Prefix-Cache-Friendly SubAgent Derivation: A fork()-Style Design
This post records some of my personal ideas about LLM agents.
Recent Work
Recently, I built a CLI tool for my own daily use (OMG CLI).
While designing it, I borrowed heavily from kimi-cli.
When it comes to CLI design, many people in the industry (including me) usually think about two things:
- How to save context.
- How to keep attention focused.
So today I want to share my different perspective and practice on these two points.
A key premise we must accept first: context is expensive.
This expensive has two meanings: economic cost, and cognitive cost for the agent.
The first one is obvious. The second means that when context usage gets close to 80%, the model is dragged down by memory pressure and struggles to produce fresh output.
Given this premise, we naturally need ways to prevent context overflow.
Let me first list three common approaches in the industry.
1. Context Compression
Let the LLM compress the whole context by itself and remove redundant information. kimi-cli does this extremely well. Its COMPACT.md is excellent.
2. Dynamic Pruning
When I discussed this with a friend last time, they shared an OpenCode plugin.
It asks the LLM to compress unnecessary ToolCall and ToolResult items.
The downside is that this can invalidate the cache strategy model providers apply around requests.
3. Subagents
The current SubAgent approach is basically spending more tokens to outsource a task to other agents. Then the main agent uses reports from those subagents to keep its own attention and context from drifting. In short: pay more.
4. My Personal Approach (Fork)
My own approach is inspired by the classic and brilliant fork() function in operating systems.
The core idea: a SubAgent inherits the full context of the MainAgent at the branching moment.
Why this approach?
- Most model-provider caching is based on prefix matching.

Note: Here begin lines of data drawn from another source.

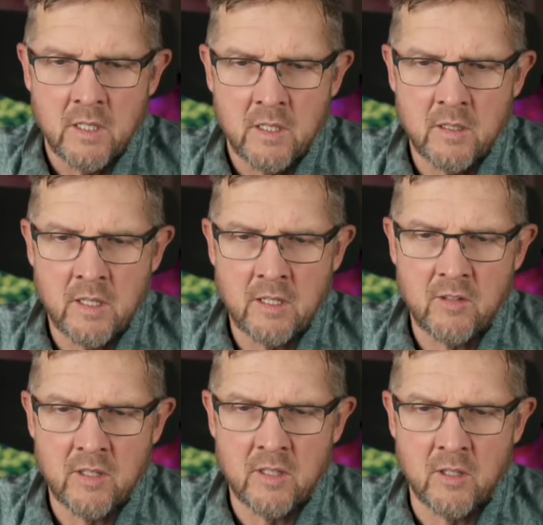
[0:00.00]
This,
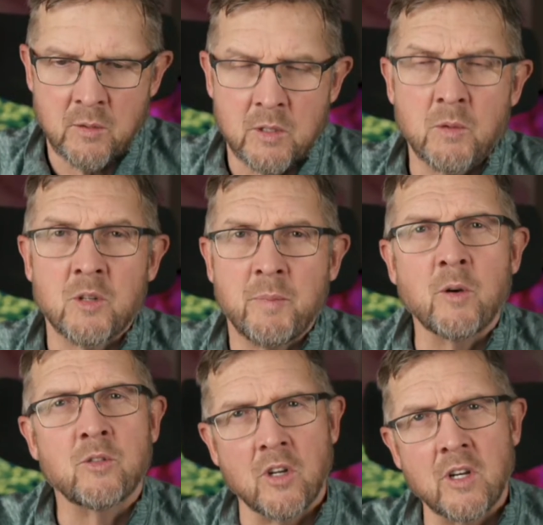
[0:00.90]
you know, there was a
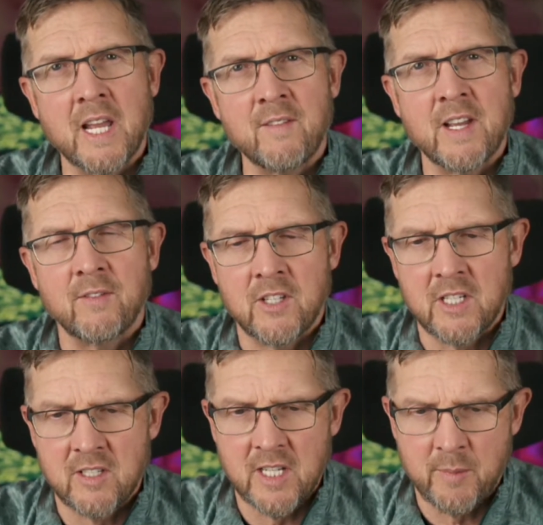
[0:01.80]
post on
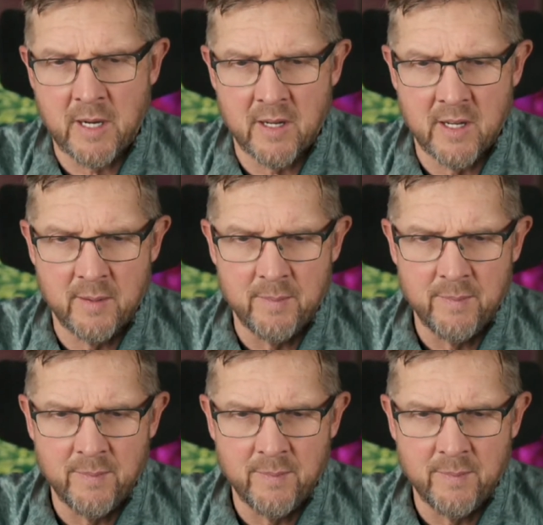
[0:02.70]
AVFTT about him.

For providers like DeepSeek, Anthropic, or MoonShot, cache judgment is mostly whether the prefix is the same.
Prefix
A simple context model for current SubAgent-style setup:
$$ \begin{array}{c} \text{Main Agent:} \quad \underbrace{\rule{4cm}{0.4pt}}{\text{Thinking Round}} \quad \blacktriangleright \ \text{SubAgent:} \quad \underbrace{\rule{4cm}{0.4pt}}{\text{Thinking Round}} \quad \blacktriangleright \end{array} $$
Under a fork-style context, it should look like this:
$$ \begin{array}{ccccc} & & \stackrel{\text{Round 1}}{\text{MainAgent}} & & \ & \swarrow & \downarrow & \searrow & \ & \text{Sub1} & \text{Main} & \text{Sub2} & \ & \downarrow & \downarrow & \downarrow & \ & \text{Round 2} & \text{Round 2} & \text{Round 2} & \ & \text{(parallel)} & \text{(parallel)} & \text{(parallel)} & \end{array} $$
If we include cache hits, the fork approach shows obvious advantages:
- Very high cache reuse. After cache hits, cost savings can approach
90%. - Full project memory is forwarded to SubAgents without loss. As long as a SubAgent is working on project-related tasks, it does not need to re-explore everything on its own or depend on other designs with information loss (for example
AGENTS.md).
该文章使用GPT-5.3-Codex进行翻译。